Только-только начинающий писатель уже проявил склонность включать иронию в рассмотрение серьезнейших проблем: как подтолкнуть родителей взять на себя главную роль в развитии ума и характера своих детей и как разработать педагогическую стратегию, которая овладела бы воображением взрослых и учила детей видеть, понимать и любить, а не только читать и писать. Увидев свою статью напечатанной, юный автор, ободрившись, принес в журнал еще несколько. Редактор «Шипов» вспоминал Генрика как застенчивого юношу в школьном мундире, который робко входил в кабинет, оставлял на столе незаказанную статью, подписанную «Ген», и уходил, не произнеся ни слова. Пораженный талантливостью этих статей, редактор поручил ему вести отдельную колонку.


Юзеф Гольдшмидт умер 25 августа 1896 года в возрасте пятидесяти двух лет при загадочных обстоятельствах возможно, покончив с собой. Катафалк, который вез гроб на еврейское кладбище, кроме членов семьи, сопровождала большая процессия коллег и друзей покойного, как католиков, так и евреев, представлявших издательства и филантропические общества, в деятельности которых он когда-то принимал активное участие. Его похоронили на главной аллее, где покоились наиболее видные члены еврейской общины. Надпись на его надгробном памятнике высокой узкой стеле (теперь выщербленной пулями — памятками о боях, которые велись на кладбище во время Варшавского восстания 1944 года) — выгравирована на польском языке, а не на иврите, как было принято для многих ассимилированных евреев. Украшал стелу только каменный венок.

Вскоре после смерти мужа мать Генрика получила лицензию от Управления народным просвещением предоставлять комнаты студентам — пристойный выход для вдовы в ее положении. Она поместила в «Израэлите» объявления, предлагая также репетиторство для тех, кто в нем нуждается, но не указав, что репетитором будет ее восемнадцатилетний сын, ставший теперь главой семьи.
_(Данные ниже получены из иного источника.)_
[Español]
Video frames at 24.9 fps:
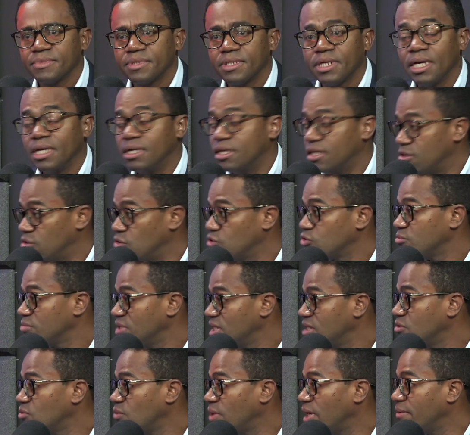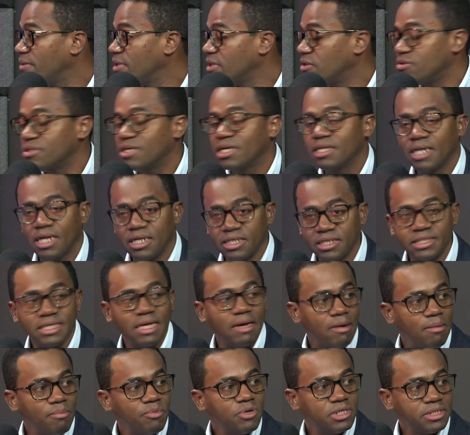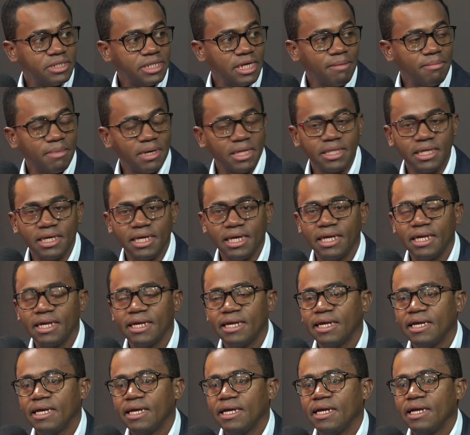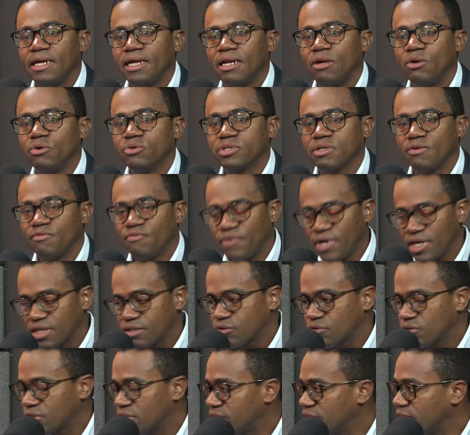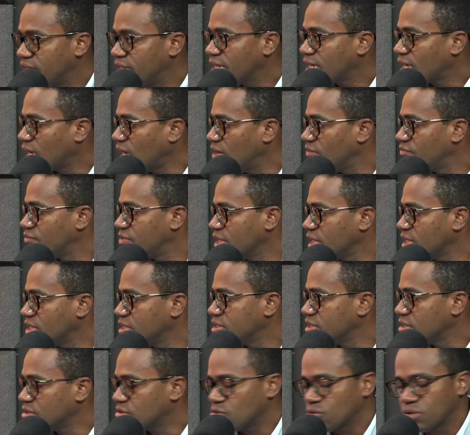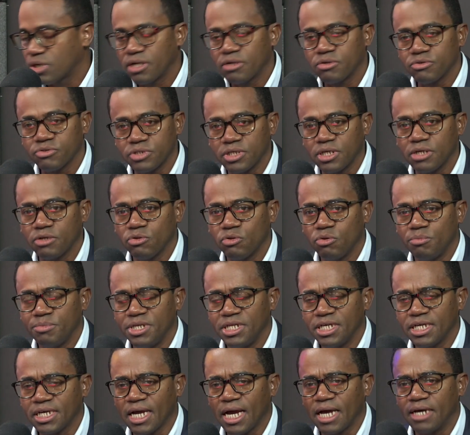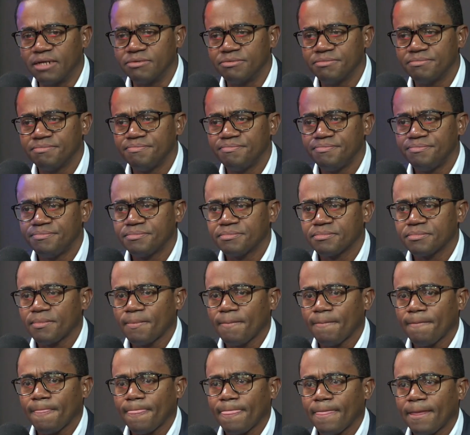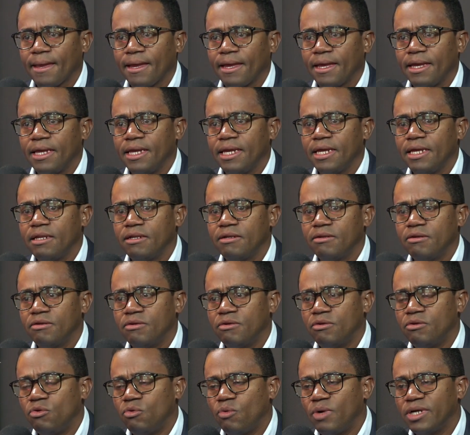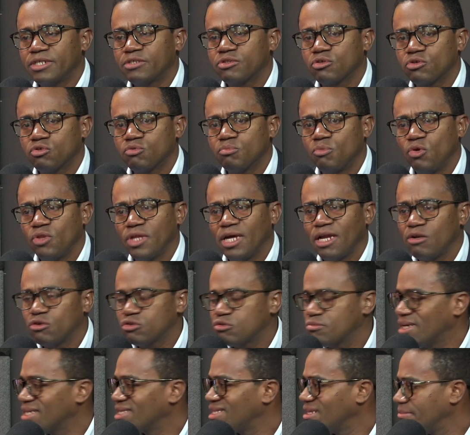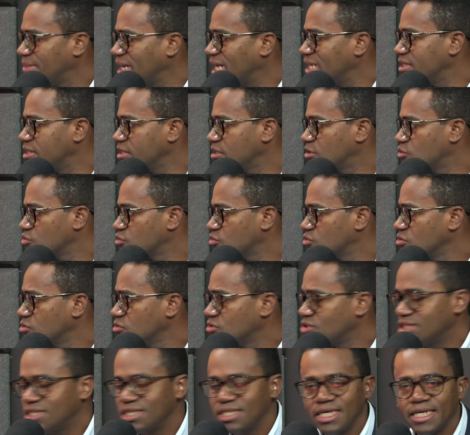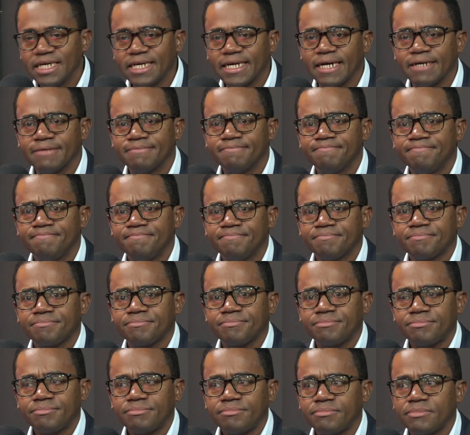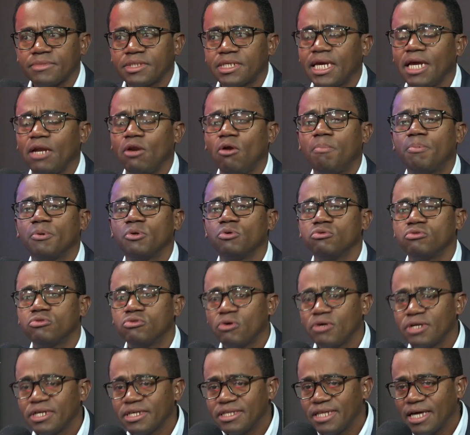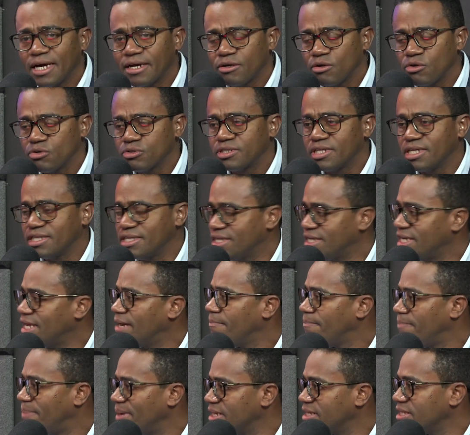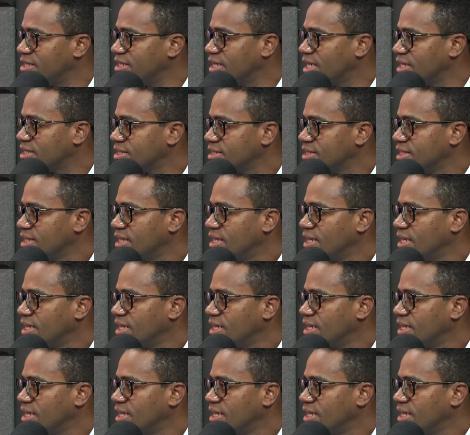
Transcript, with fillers: en el 2009, donde analizábamos el tema de los efectos del DERECAFT en el sector arrocero dominicano. Y nuestros modelos matemáticos nos indican que los productores de arroz tendrían pérdidas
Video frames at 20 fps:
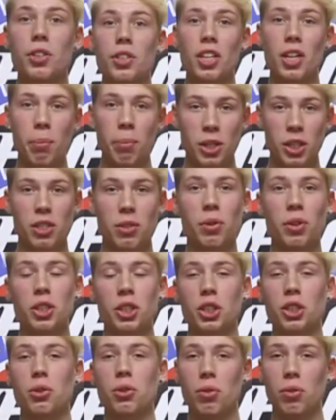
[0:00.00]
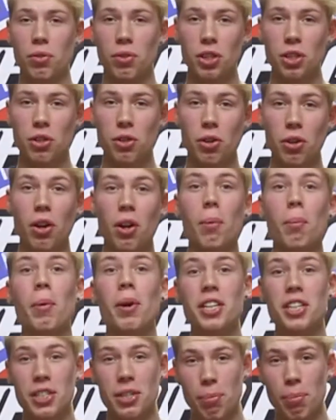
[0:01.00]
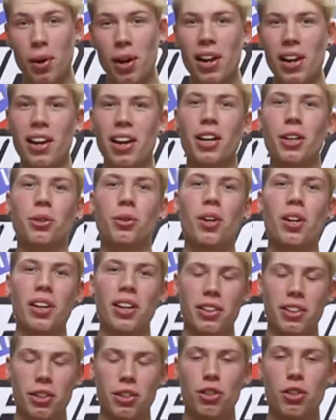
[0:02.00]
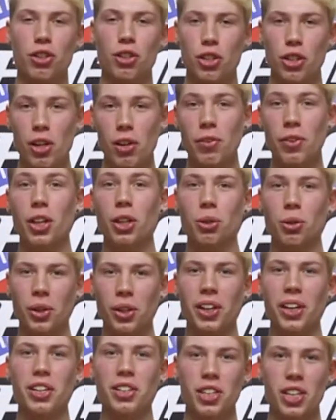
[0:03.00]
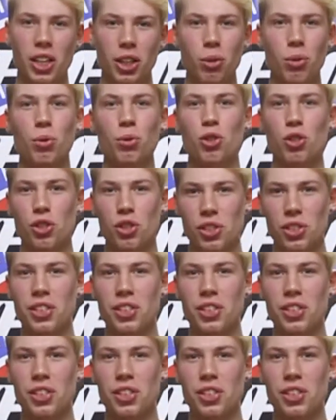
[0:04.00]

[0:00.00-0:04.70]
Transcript: Тема сегодняшнего видео максимально актуальна для диджеев, которые хотят научиться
Школа и репетиторство почти не оставляли Генрику свободного времени, но наедине с собой, в своей комнате, единственном его убежище в доме, теперь полном жильцов, юноша терзался мыслью, что и он может кончить в приюте для умалишенных. Он был «сын сумасшедшего, а это наследственная болезнь». Свои муки Генрик излил в романе «Самоубийство», герой которого «ненавидел жизнь из страха перед безумием». Он писал стихи, исполненные таких же мрачных сантиментов, пока некий известный редактор не откликнулся на опус, начинавшийся: «О, дайте мне умереть,/ О, не позволяйте мне жить,/ О, дайте мне сойти в мою мрачную могилу!», бесчувственным: «Валяй, сходи!»

«Ранить сердце поэта равно тому, что наступить на бабочку, — поведал он своему дневнику. — Я буду не писателем, а врачом. Литература — всего лишь одни слова, а медицина — это дела».

Глава 4 Каким путем?

Два года спустя осенью 1898 года Генрик — теперь увлеченный студент-медик с живыми сине-зелеными глазами и рыжеватыми волосами, уже редеющими на макушке, — казалось, забыл о своем решении бросить писать. Услышав о конкурсе драматургических произведений под эгидой знаменитого пианиста Игнацы Падеревского, он представил четырехактную пьесу, озаглавленную «Каким путем?», о сумасшедшем, чье безумие губит его семью. Она заслужила почетный отзыв (несмотря на критику членами жюри мрачной атмосферы пьесы и отсутствия драматического напряжения). Однако нас эта пьеса интересует только из-за псевдонима, выбранного автором, — Януш Корчак.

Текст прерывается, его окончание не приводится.